基本情報
夜の素顔 ★★★
1958 スコープサイズ 121分 @アマプラ
企画:原田光夫 脚本:新藤兼人 撮影:中川芳久 照明:泉正蔵 美術:間野重雄 音楽:池野成 特殊撮影:的場徹 監督:吉村公三郎
感想
■『夜の河』『夜の蝶』に続く『夜の』シリーズ第3作。新藤兼人のオリジナル脚本で吉村公三郎が監督する大作。だけど、意欲作というより、商売作。このコンビは大映では大信頼を得ていて、後の大作『傷だらけの山河』も元々はこのコンビ作の予定だったのだ。

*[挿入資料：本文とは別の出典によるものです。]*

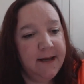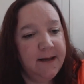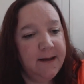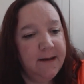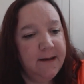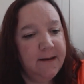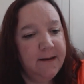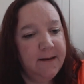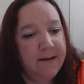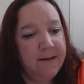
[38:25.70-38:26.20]

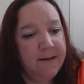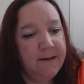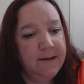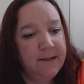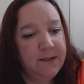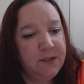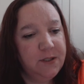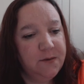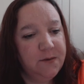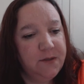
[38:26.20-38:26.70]

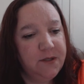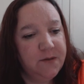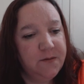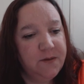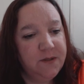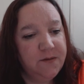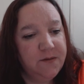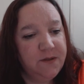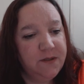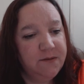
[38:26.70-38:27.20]
Uh, do,
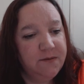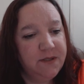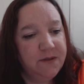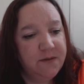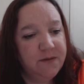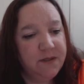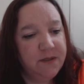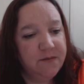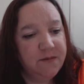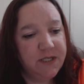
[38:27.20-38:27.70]
do, do, do,
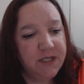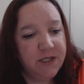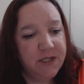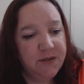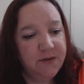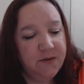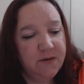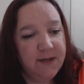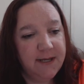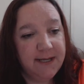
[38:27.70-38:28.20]
do, do,
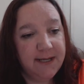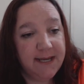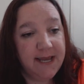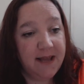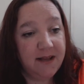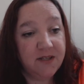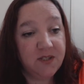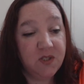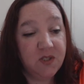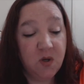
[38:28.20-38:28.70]
do.
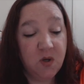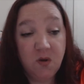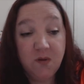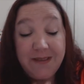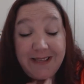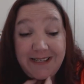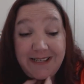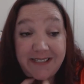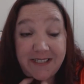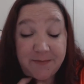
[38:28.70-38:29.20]
Yeah,
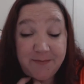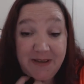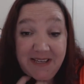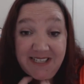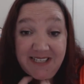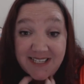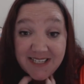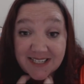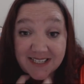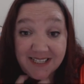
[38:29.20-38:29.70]
so that's
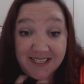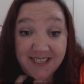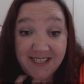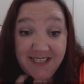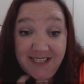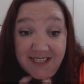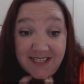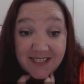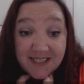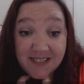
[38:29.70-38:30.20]

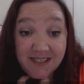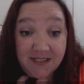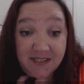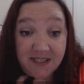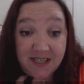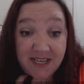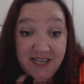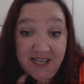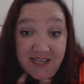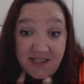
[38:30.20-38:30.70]

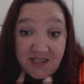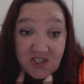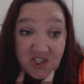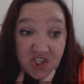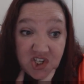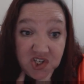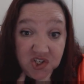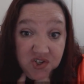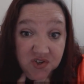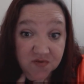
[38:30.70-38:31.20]
basically
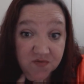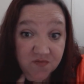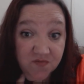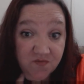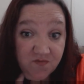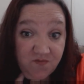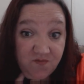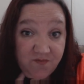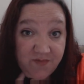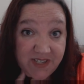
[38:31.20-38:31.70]
it.
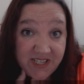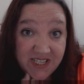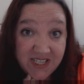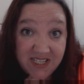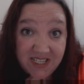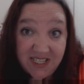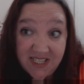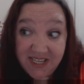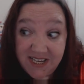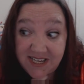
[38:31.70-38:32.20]

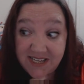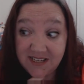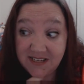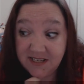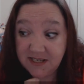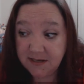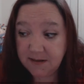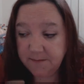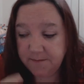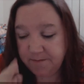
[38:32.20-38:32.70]
Basically
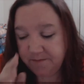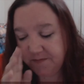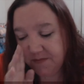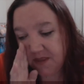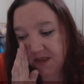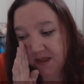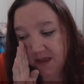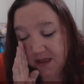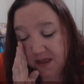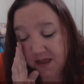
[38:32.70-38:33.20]
it.
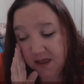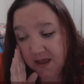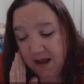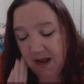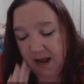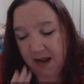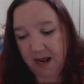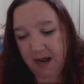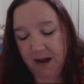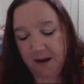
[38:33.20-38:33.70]

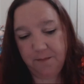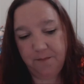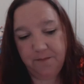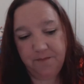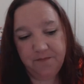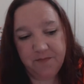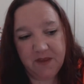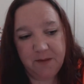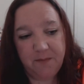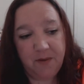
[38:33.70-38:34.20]

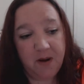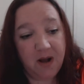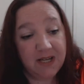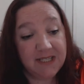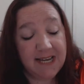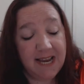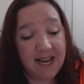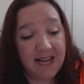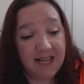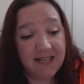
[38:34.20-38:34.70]
Um,
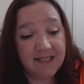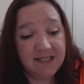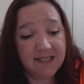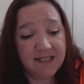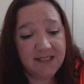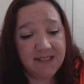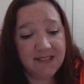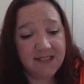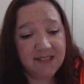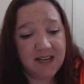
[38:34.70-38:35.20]

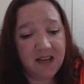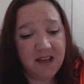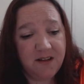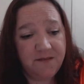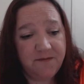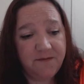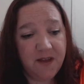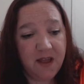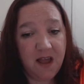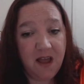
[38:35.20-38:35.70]
podcasts and
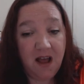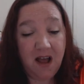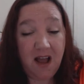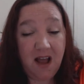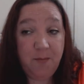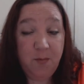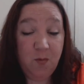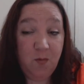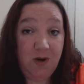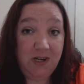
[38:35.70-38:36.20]
stuff.
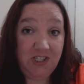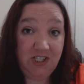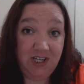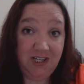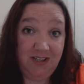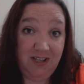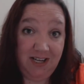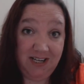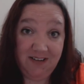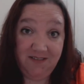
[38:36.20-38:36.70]
I've been
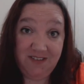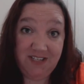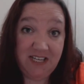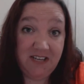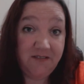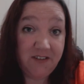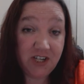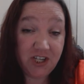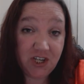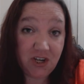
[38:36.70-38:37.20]
watching a lot of
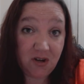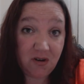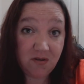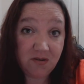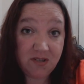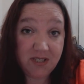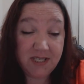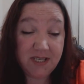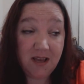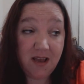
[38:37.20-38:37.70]
TV
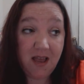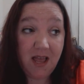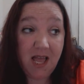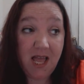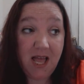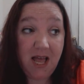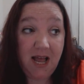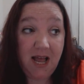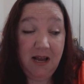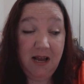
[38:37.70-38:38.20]
shows,
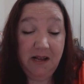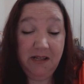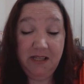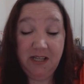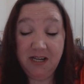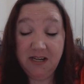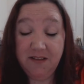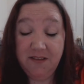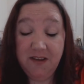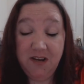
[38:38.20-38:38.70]
uh,
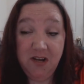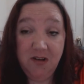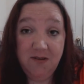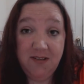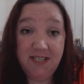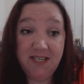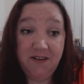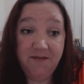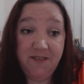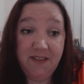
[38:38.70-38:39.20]
a lot of the
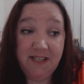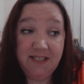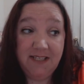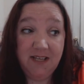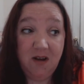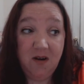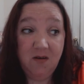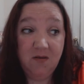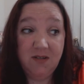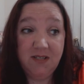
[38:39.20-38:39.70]
new stuff
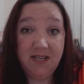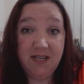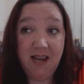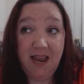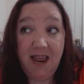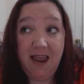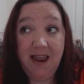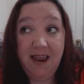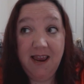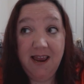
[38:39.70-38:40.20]
that's out,
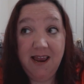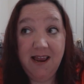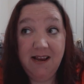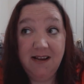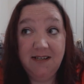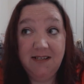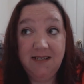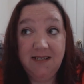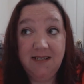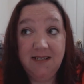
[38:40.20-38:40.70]

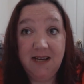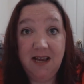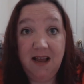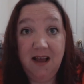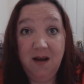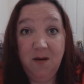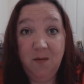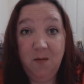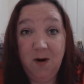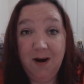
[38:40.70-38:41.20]
and
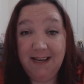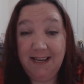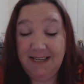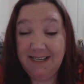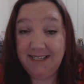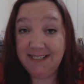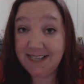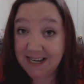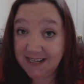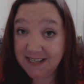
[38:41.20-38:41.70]
uh,
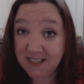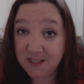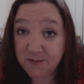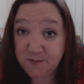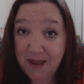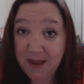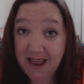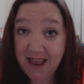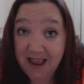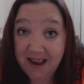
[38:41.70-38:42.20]
Walking Dead
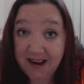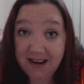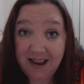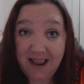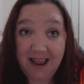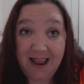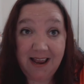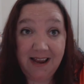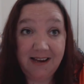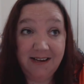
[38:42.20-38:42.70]
is back,
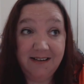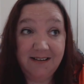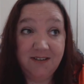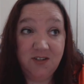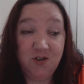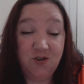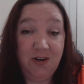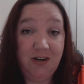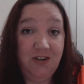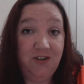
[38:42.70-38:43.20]

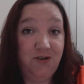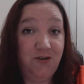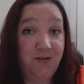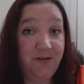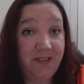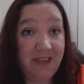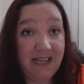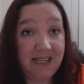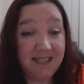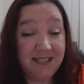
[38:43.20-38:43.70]
and
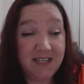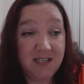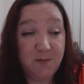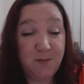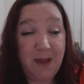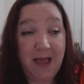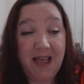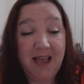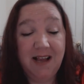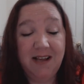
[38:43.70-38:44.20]
Stranger Things
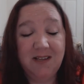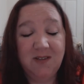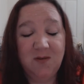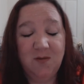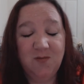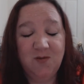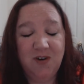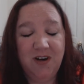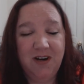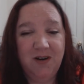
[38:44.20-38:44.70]
is back,
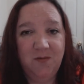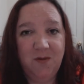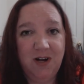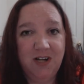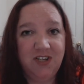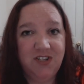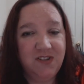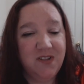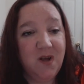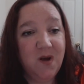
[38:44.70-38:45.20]
so I'm trying to
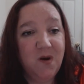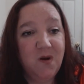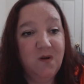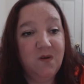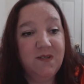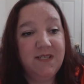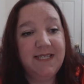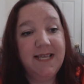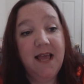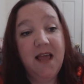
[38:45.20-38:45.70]
watch
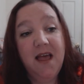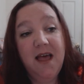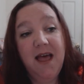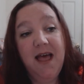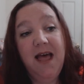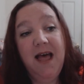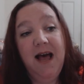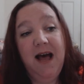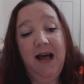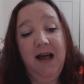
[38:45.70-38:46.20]
those.
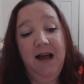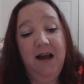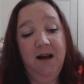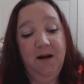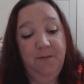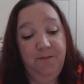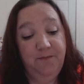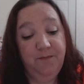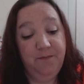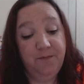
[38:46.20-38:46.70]

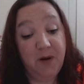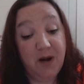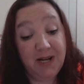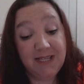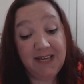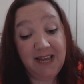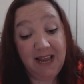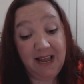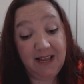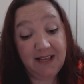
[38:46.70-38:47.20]
Um,
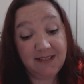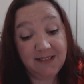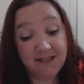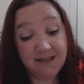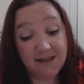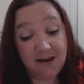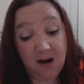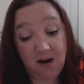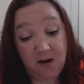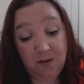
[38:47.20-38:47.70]

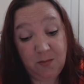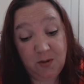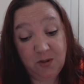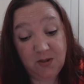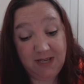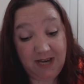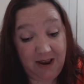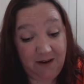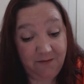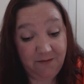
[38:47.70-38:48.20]
podcasts,
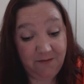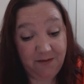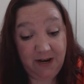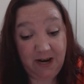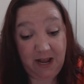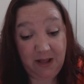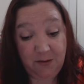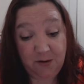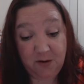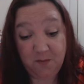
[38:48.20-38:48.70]
almost
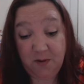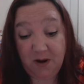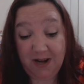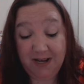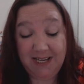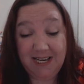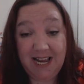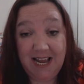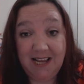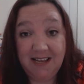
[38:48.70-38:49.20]
every other
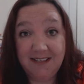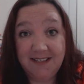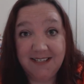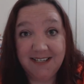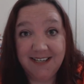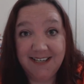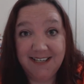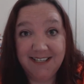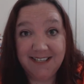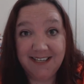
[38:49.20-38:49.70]

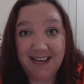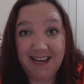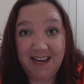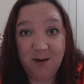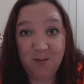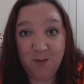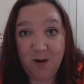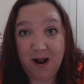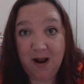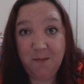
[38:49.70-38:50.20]
podcast is
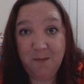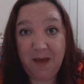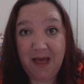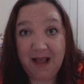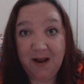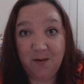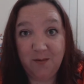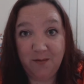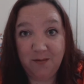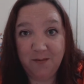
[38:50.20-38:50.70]
a
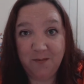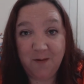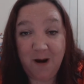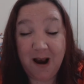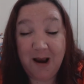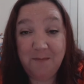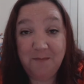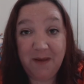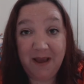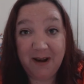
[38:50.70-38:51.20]
Rhinebeck,
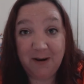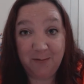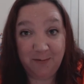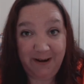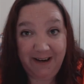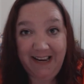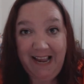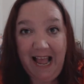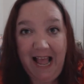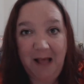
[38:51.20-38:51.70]
Rhinebeck
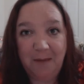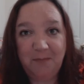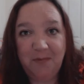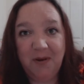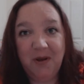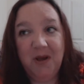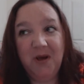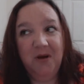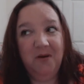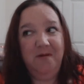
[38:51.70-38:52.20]
recap
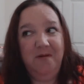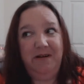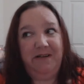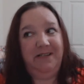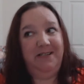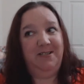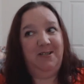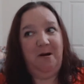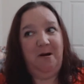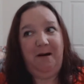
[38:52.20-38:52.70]

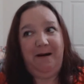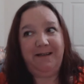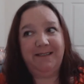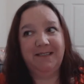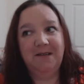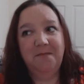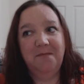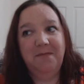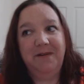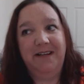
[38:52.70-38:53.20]
which is
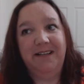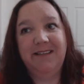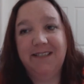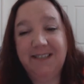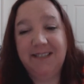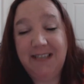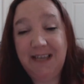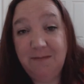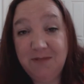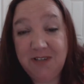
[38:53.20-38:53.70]
awesome, but at
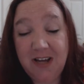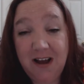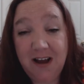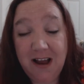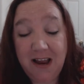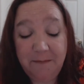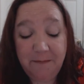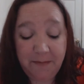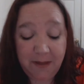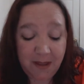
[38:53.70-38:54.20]
the same
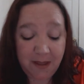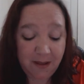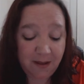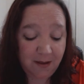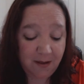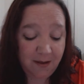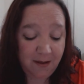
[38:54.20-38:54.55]
time,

■貧民窟出身の女(京マチ子)が戦後、日本舞踊の世界に潜り込んで、師匠(細川ちか子)を出し抜いてパトロン(お馴染み、柳永二郎!)に金を出させて大いに売り出すが、同じように一番弟子(若尾文子)に夫(根上淳)を寝取られるし、起死回生の創作舞踊公演で事故が起こる。。。
■アグファカラーの色彩のゴージャスさがなにしろ眼福で、基本的には娯楽映画として創られている。新藤兼人の脚本だけど、基本的に通俗路線で、あまり攻めていない。女の一代記もので、劇的な見せ場や演技的な見せ場はこれでもかと盛り込んであるし、単純に面白く観られるけど、それ以上の感動は、ない。
■ミッドポイントは、全国津々浦々に日本舞踊を売り込むために巡業する場面だけど、このスプリットスクリーンの処理はうまくない。せっかく全国ロケしているのだから、もっと丁寧に編集で見せればいいのに。勿体ないなあ。
■そして、ここでかつての京都の舞子が落ちぶれた門付けの老婆(戦前の美人女優、滝花久子!)が三味線を弾く場面が延々と描かれるけど、これもあまり成功していない。映像がモノクロになる意味も、正直よく分からない。ジェット機の特撮場面も、ジェット機が空中で静止しているように見えるので、ビックリしたぞ。かなりデカいミニチュアだと思うけど、どうしたの?
■かなり立派な音楽劇なので、池野成が大活躍する。なにしろクライマックスの創作舞踊のショーは船越英二がオケを指揮するのだ。サントラが欲しいところだけど、あるのかな?
参考
吉村公三郎て、掴みどころがない気がする。いい映画も多いけど。『女の勲章』はなかなかの傑作だった。